Provided entries =>
────────────────────────────────────────

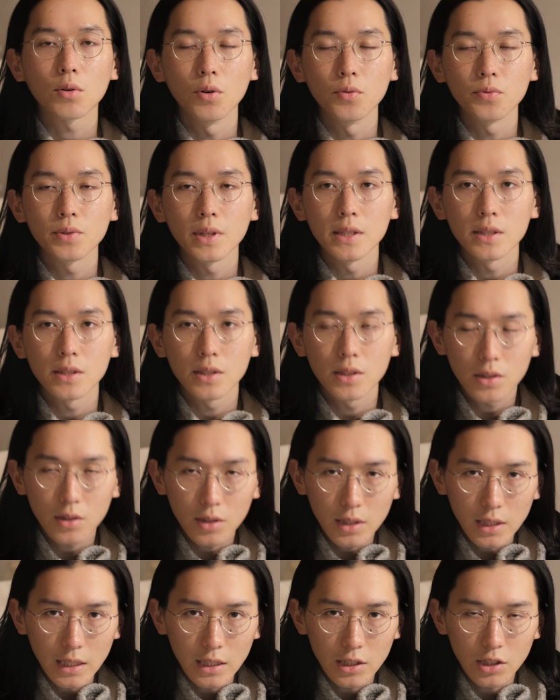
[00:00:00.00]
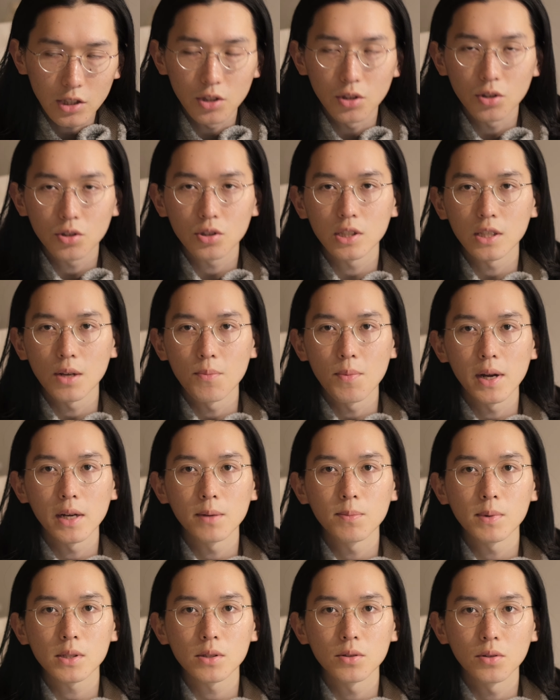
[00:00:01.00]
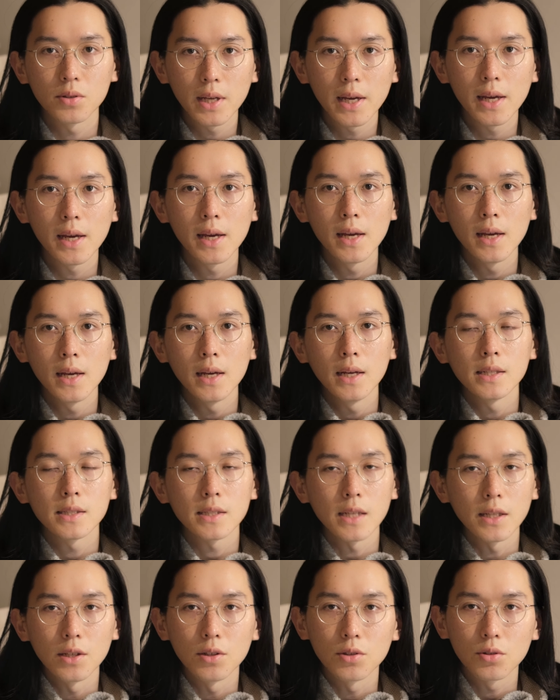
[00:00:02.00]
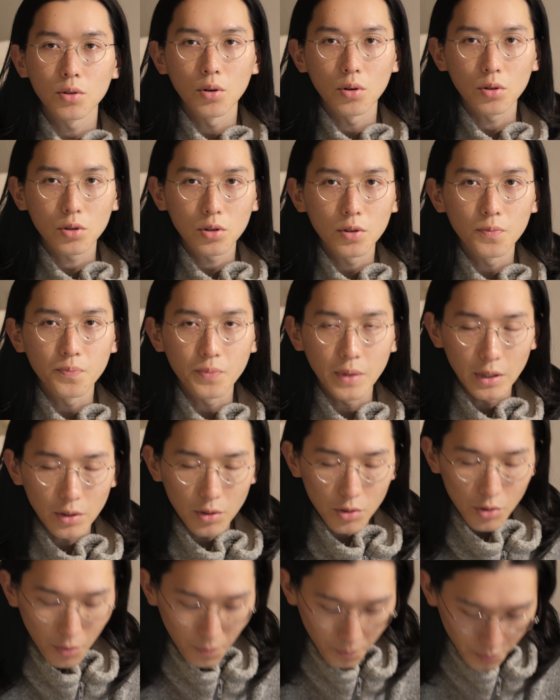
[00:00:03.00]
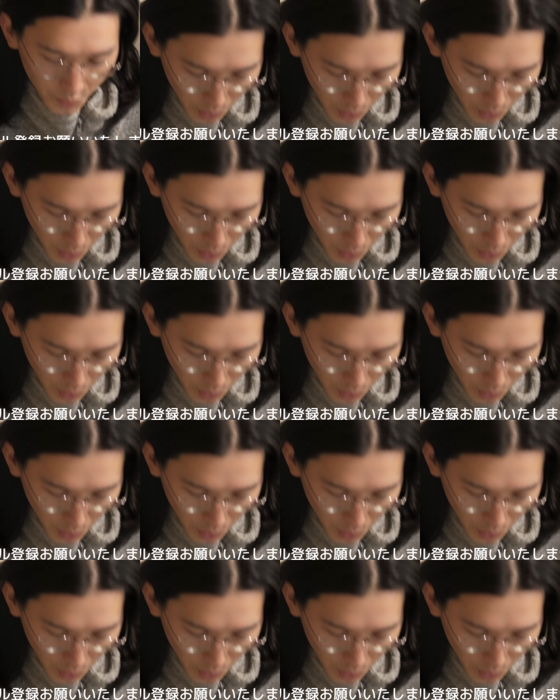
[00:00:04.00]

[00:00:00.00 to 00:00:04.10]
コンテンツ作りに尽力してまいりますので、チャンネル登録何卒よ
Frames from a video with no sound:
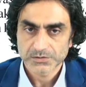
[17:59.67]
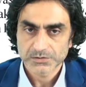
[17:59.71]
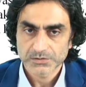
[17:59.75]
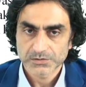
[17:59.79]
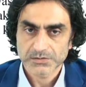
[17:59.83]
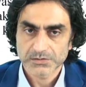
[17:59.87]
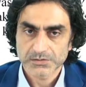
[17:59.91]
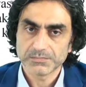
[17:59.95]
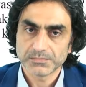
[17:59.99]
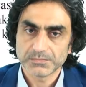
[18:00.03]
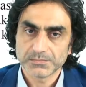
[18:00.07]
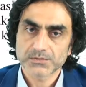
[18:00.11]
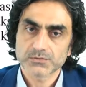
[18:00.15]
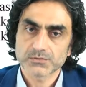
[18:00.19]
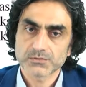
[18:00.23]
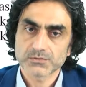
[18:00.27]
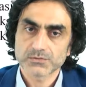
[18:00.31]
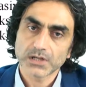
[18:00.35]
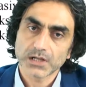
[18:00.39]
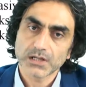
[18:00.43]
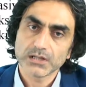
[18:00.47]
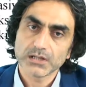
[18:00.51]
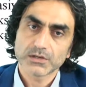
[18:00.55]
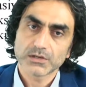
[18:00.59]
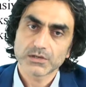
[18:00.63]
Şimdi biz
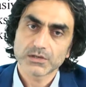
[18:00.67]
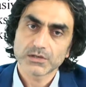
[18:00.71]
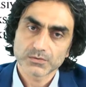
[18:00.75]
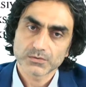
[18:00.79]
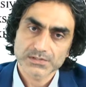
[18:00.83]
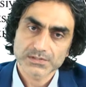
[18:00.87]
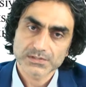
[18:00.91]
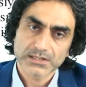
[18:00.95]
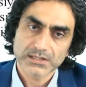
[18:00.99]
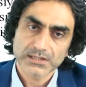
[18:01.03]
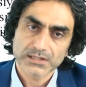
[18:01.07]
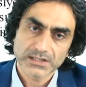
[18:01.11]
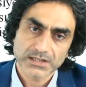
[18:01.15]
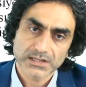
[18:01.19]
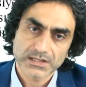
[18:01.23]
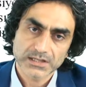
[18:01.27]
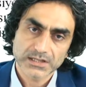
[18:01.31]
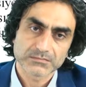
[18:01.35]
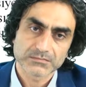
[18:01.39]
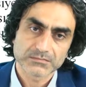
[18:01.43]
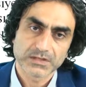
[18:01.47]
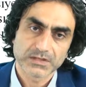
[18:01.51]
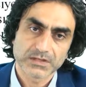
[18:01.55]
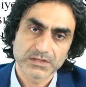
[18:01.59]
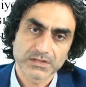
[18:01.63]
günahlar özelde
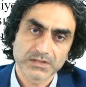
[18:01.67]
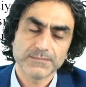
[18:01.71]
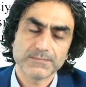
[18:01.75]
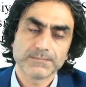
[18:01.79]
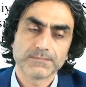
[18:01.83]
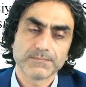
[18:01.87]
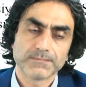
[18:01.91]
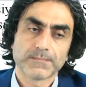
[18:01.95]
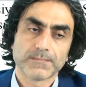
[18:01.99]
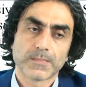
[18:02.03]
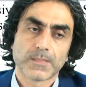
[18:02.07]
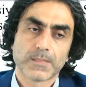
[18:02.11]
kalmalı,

────────────────────────────────────────

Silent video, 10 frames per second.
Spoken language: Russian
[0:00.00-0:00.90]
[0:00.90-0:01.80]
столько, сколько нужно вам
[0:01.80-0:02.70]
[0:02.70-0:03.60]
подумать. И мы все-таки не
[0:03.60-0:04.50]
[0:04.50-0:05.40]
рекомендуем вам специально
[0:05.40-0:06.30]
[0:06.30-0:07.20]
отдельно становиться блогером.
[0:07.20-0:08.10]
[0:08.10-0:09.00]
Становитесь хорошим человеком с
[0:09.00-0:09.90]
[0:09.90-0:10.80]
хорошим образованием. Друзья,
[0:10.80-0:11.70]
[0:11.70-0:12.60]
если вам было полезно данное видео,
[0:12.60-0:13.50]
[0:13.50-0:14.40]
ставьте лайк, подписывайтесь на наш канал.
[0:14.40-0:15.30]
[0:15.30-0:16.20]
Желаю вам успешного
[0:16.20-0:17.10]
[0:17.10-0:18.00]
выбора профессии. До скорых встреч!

────────────────────────────────────────

Prompt =>
Look through the material above and work out how many of its lines contain "video". State the number only.

Response =>
2